- Instructions for the task
Write out again only the lines between the one with "[00:03:51.95]" and the end of the records below, both ends counted, and don't include the pictures.
------------------------------------------------
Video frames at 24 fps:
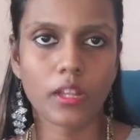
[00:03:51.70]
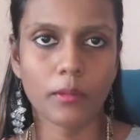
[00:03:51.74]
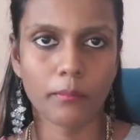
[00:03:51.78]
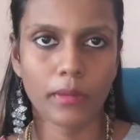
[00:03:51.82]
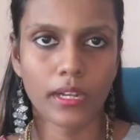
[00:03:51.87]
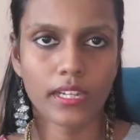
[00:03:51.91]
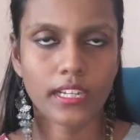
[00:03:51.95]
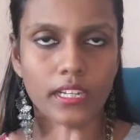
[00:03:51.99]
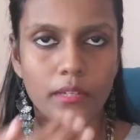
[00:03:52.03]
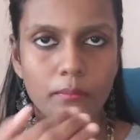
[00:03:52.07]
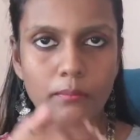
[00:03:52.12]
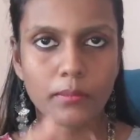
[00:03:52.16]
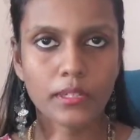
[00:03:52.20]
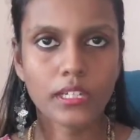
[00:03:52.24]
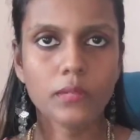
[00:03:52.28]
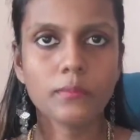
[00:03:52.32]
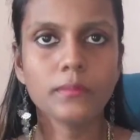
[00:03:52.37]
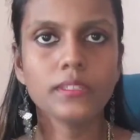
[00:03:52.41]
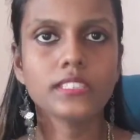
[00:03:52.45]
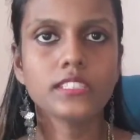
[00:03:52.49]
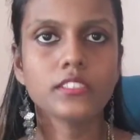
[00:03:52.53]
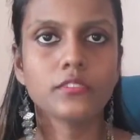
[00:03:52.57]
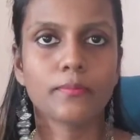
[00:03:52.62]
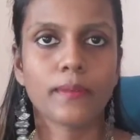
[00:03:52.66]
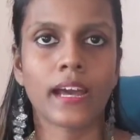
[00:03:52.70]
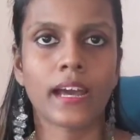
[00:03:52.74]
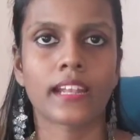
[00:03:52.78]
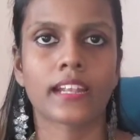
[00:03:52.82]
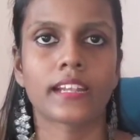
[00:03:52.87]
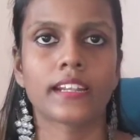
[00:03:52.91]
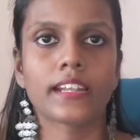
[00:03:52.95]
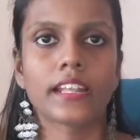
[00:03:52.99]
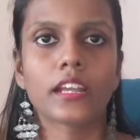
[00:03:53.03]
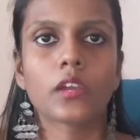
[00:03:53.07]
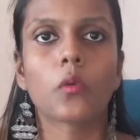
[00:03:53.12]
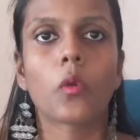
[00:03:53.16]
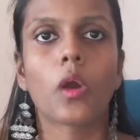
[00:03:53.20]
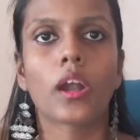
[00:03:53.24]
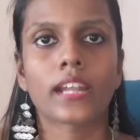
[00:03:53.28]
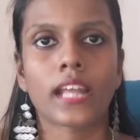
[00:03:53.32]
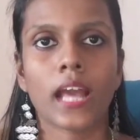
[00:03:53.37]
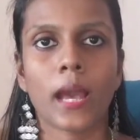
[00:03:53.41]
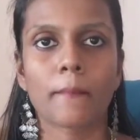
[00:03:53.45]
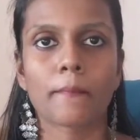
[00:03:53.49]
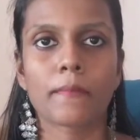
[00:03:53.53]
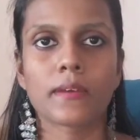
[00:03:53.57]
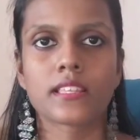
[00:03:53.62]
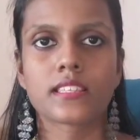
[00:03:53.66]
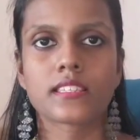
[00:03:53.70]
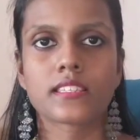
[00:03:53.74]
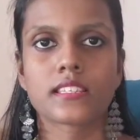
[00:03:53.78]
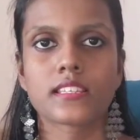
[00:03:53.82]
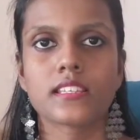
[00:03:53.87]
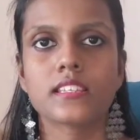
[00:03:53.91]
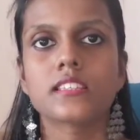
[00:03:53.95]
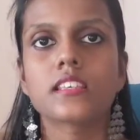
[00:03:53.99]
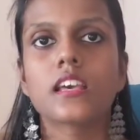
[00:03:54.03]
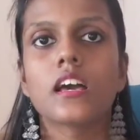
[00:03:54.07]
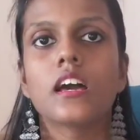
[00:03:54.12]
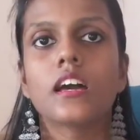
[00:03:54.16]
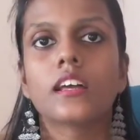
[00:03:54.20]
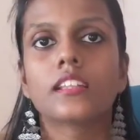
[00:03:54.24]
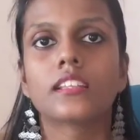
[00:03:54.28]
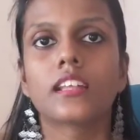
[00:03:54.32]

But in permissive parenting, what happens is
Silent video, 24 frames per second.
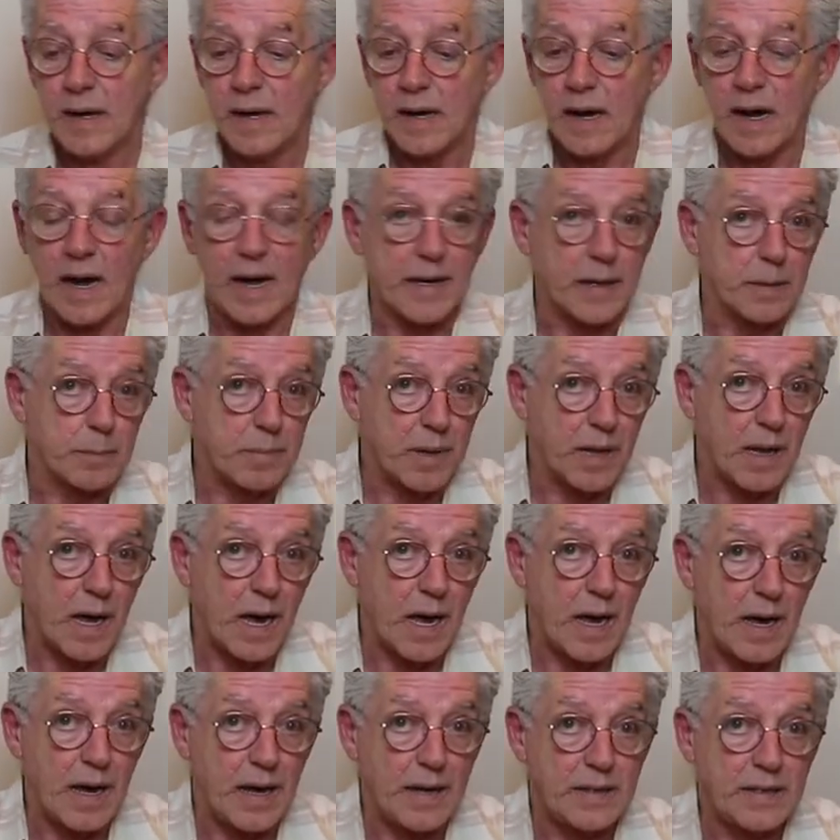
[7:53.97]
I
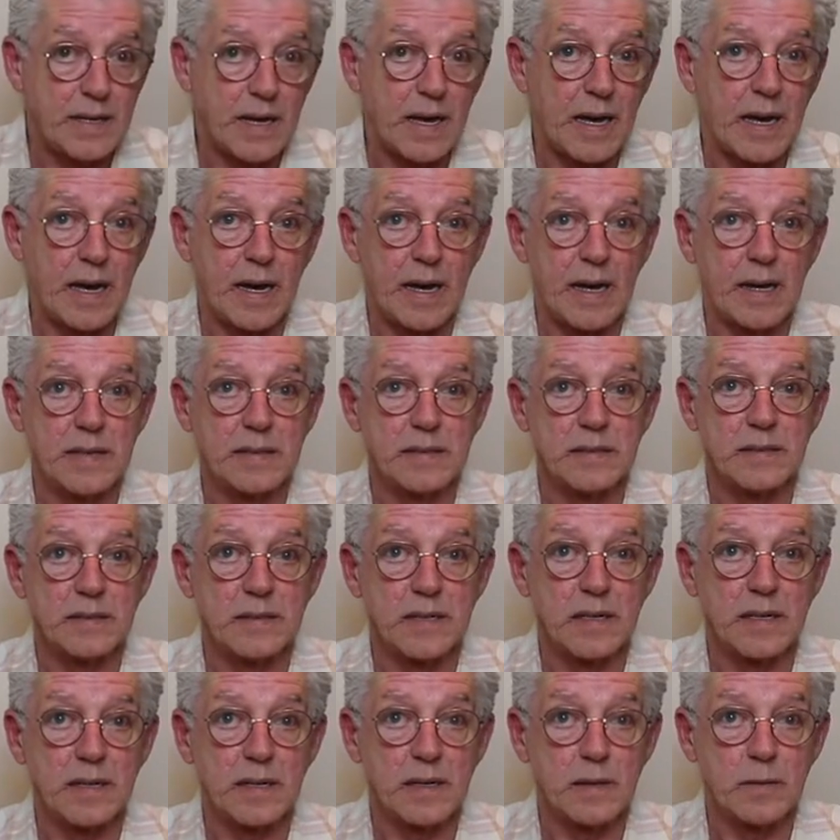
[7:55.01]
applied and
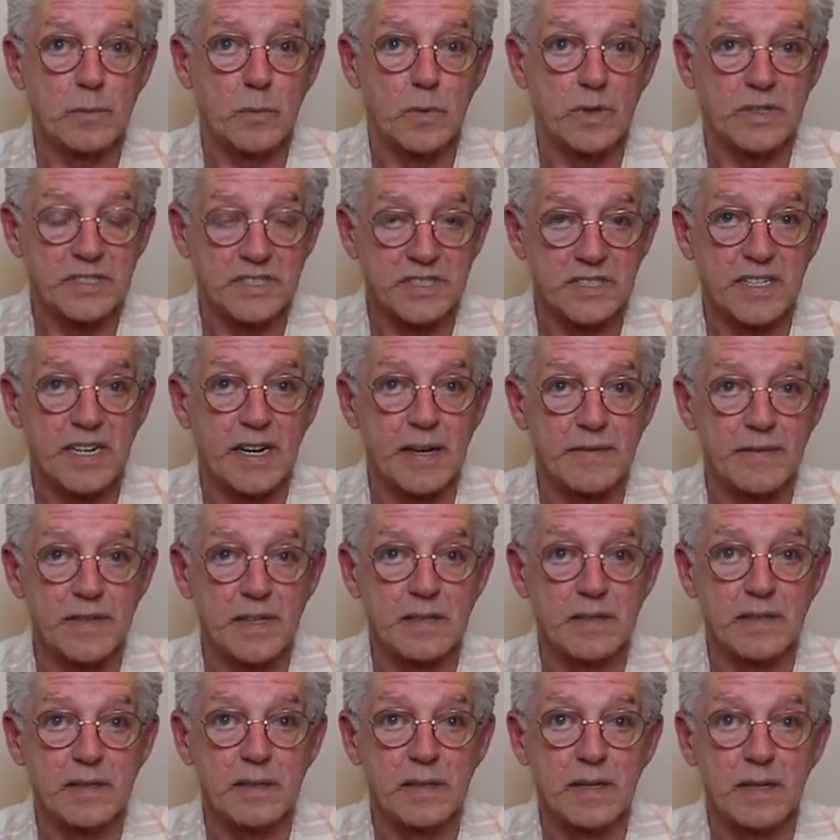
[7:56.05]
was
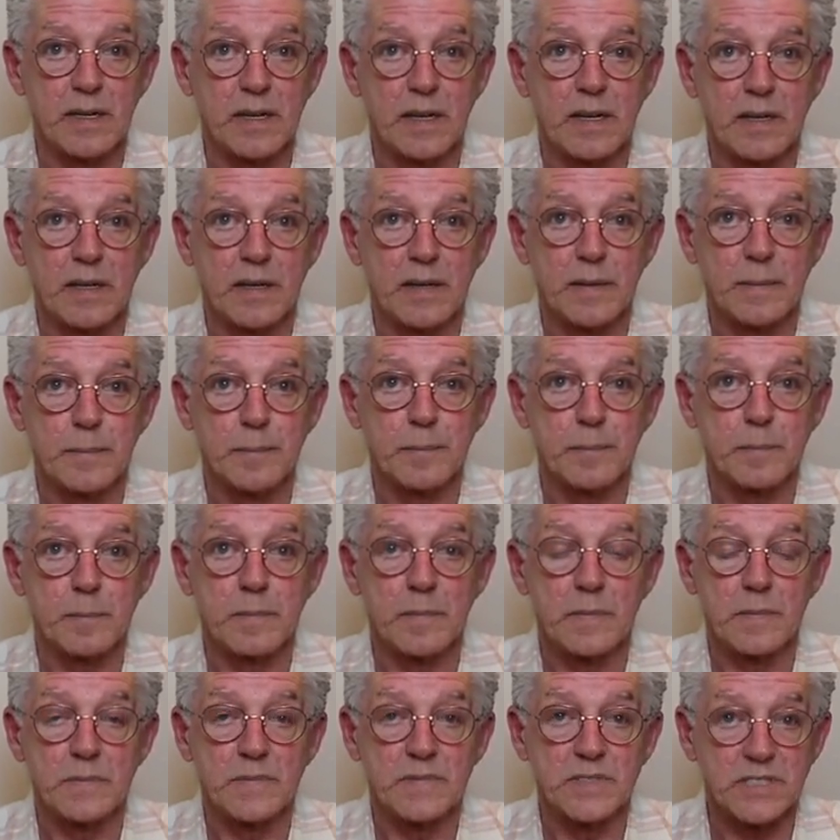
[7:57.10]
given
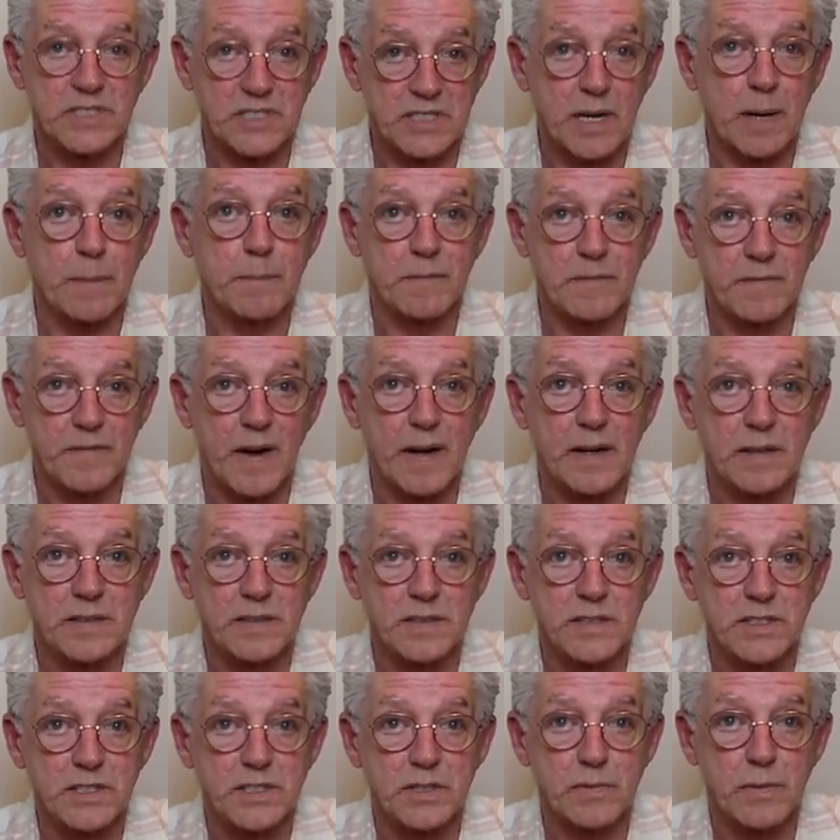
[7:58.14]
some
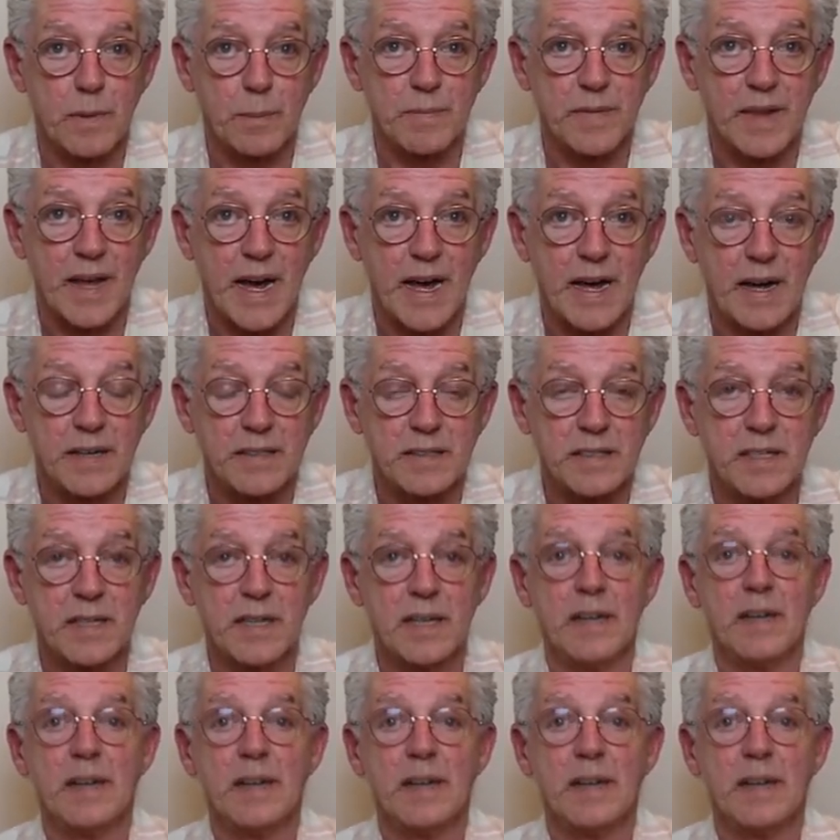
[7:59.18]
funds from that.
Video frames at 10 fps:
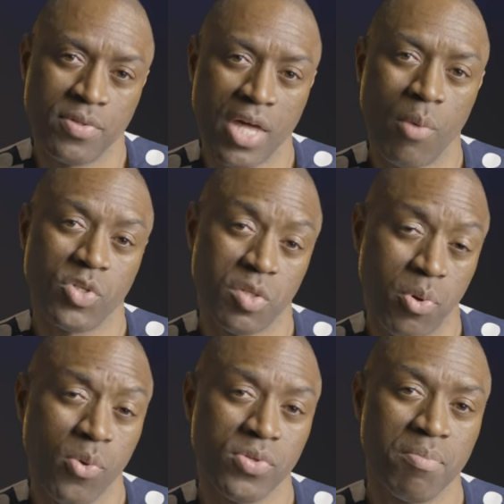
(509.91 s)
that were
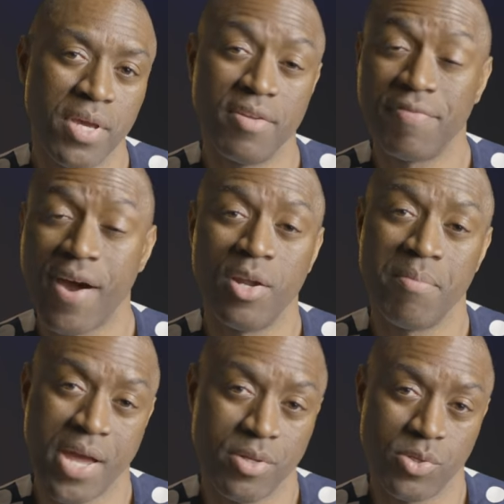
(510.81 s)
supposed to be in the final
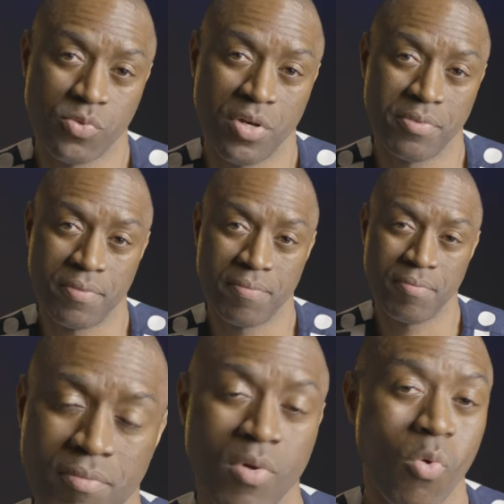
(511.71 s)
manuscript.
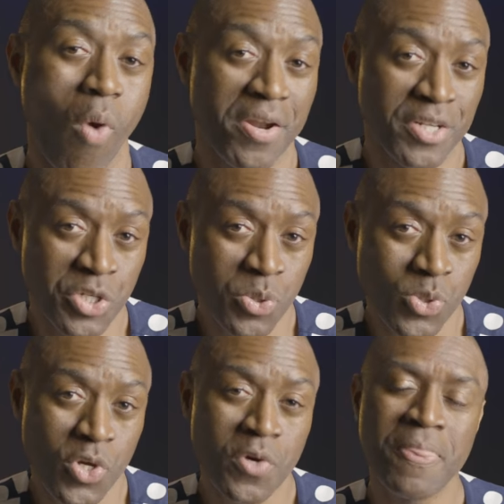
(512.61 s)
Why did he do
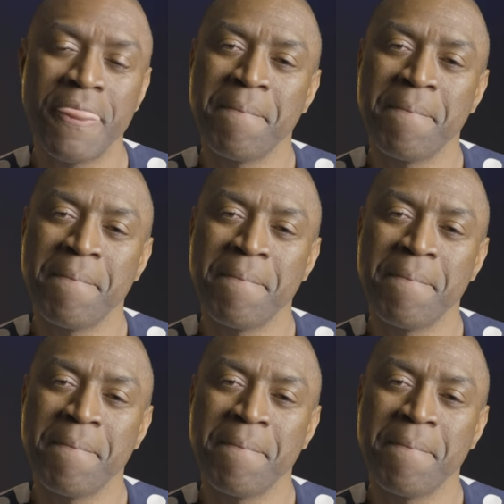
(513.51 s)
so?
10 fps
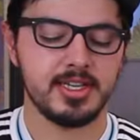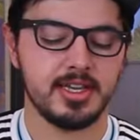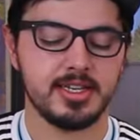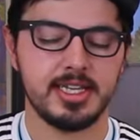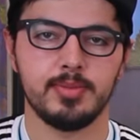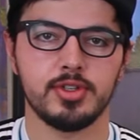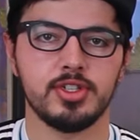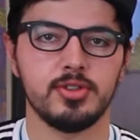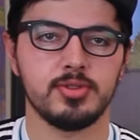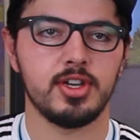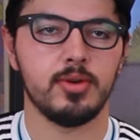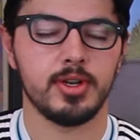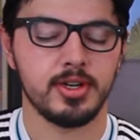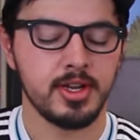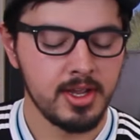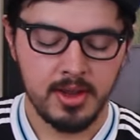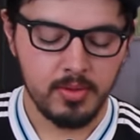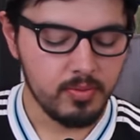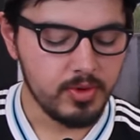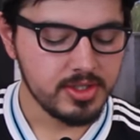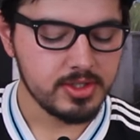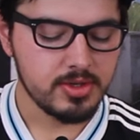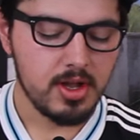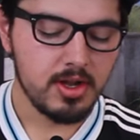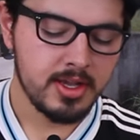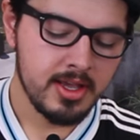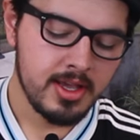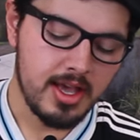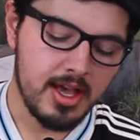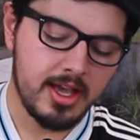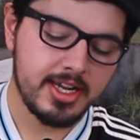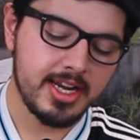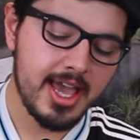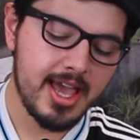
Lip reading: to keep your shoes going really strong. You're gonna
------------------------------------------------
- Problem solution
[00:03:51.95]
[00:03:51.99]
[00:03:52.03]
[00:03:52.07]
[00:03:52.12]
[00:03:52.16]
[00:03:52.20]
[00:03:52.24]
[00:03:52.28]
[00:03:52.32]
[00:03:52.37]
[00:03:52.41]
[00:03:52.45]
[00:03:52.49]
[00:03:52.53]
[00:03:52.57]
[00:03:52.62]
[00:03:52.66]
[00:03:52.70]
[00:03:52.74]
[00:03:52.78]
[00:03:52.82]
[00:03:52.87]
[00:03:52.91]
[00:03:52.95]
[00:03:52.99]
[00:03:53.03]
[00:03:53.07]
[00:03:53.12]
[00:03:53.16]
[00:03:53.20]
[00:03:53.24]
[00:03:53.28]
[00:03:53.32]
[00:03:53.37]
[00:03:53.41]
[00:03:53.45]
[00:03:53.49]
[00:03:53.53]
[00:03:53.57]
[00:03:53.62]
[00:03:53.66]
[00:03:53.70]
[00:03:53.74]
[00:03:53.78]
[00:03:53.82]
[00:03:53.87]
[00:03:53.91]
[00:03:53.95]
[00:03:53.99]
[00:03:54.03]
[00:03:54.07]
[00:03:54.12]
[00:03:54.16]
[00:03:54.20]
[00:03:54.24]
[00:03:54.28]
[00:03:54.32]

But in permissive parenting, what happens is
Silent video, 24 frames per second.
[7:53.97]
I
[7:55.01]
applied and
[7:56.05]
was
[7:57.10]
given
[7:58.14]
some
[7:59.18]
funds from that.
Video frames at 10 fps:
(509.91 s)
that were
(510.81 s)
supposed to be in the final
(511.71 s)
manuscript.
(512.61 s)
Why did he do
(513.51 s)
so?
10 fps
Lip reading: to keep your shoes going really strong. You're gonna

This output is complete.